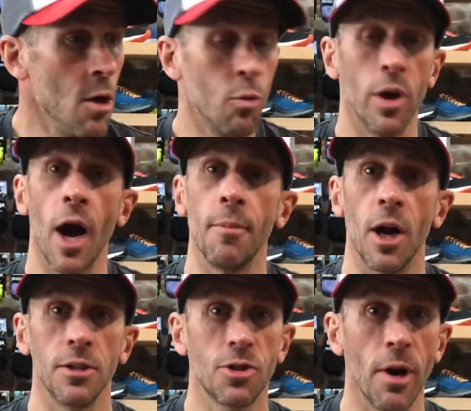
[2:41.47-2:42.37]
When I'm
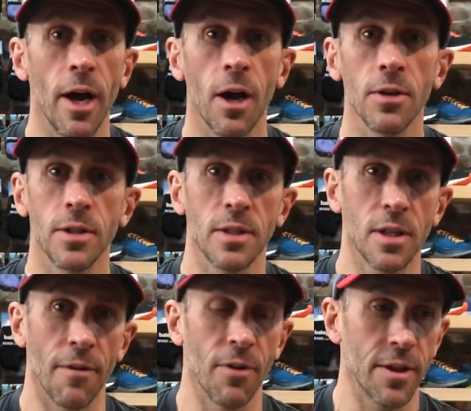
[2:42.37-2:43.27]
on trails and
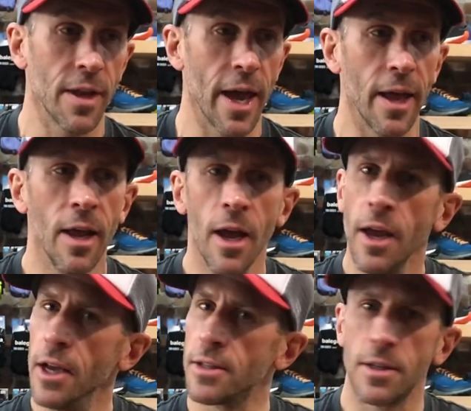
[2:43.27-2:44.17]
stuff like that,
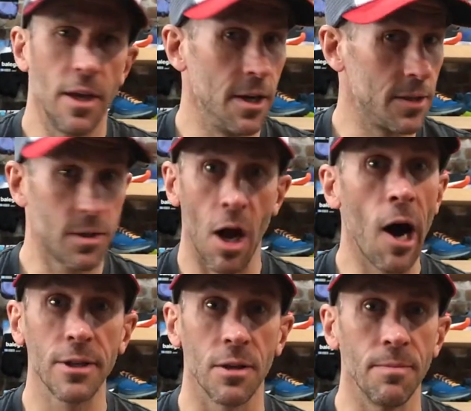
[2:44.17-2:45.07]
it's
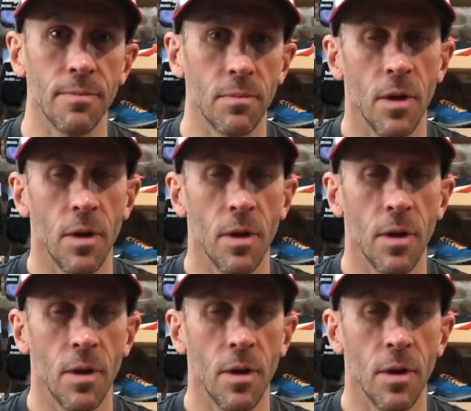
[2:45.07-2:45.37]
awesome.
————
■ INSTRUCTIONS TO FOLLOW ■
With the images left out, set down every entry exactly.

■ RESPONSE FOR THIS EXERCISE ■
[2:41.47-2:42.37]
When I'm
[2:42.37-2:43.27]
on trails and
[2:43.27-2:44.17]
stuff like that,
[2:44.17-2:45.07]
it's
[2:45.07-2:45.37]
awesome.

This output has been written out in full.